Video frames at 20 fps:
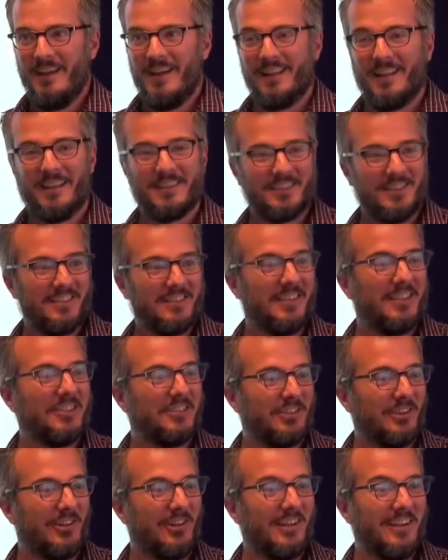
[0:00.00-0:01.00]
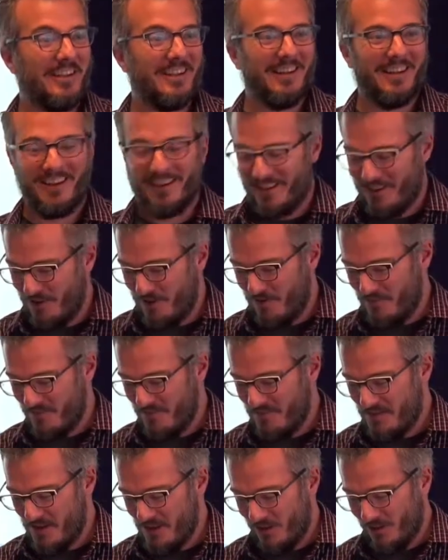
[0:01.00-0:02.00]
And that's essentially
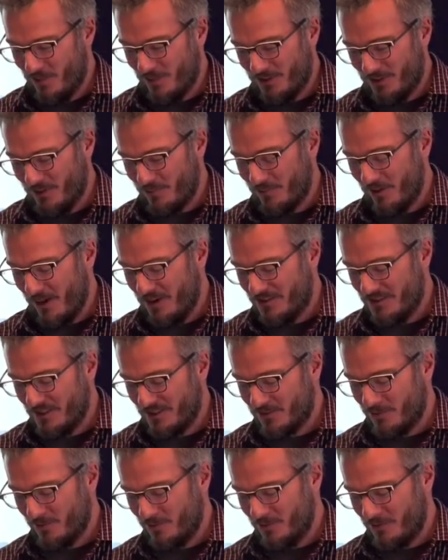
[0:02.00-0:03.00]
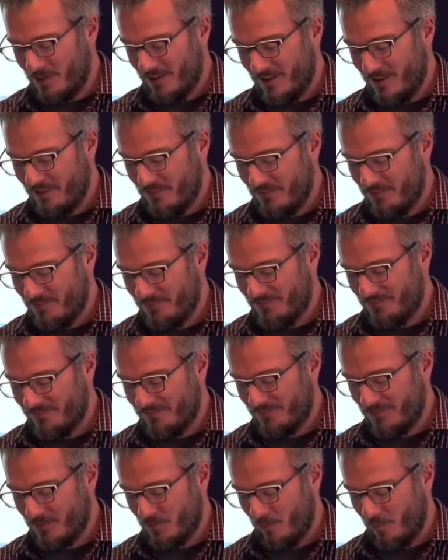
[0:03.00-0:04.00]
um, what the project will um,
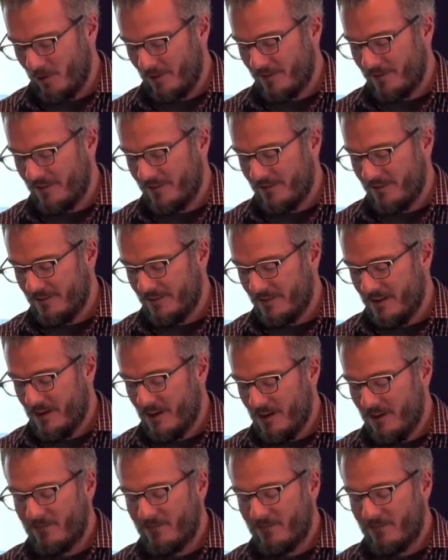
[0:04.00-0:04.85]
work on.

::::::::::

» WHAT YOU HAVE TO DO
When you repeat the data, keep it exact and drop every picture.

» EXPECTED ANSWER
Video frames at 20 fps:
[0:00.00-0:01.00]
[0:01.00-0:02.00]
And that's essentially
[0:02.00-0:03.00]
[0:03.00-0:04.00]
um, what the project will um,
[0:04.00-0:04.85]
work on.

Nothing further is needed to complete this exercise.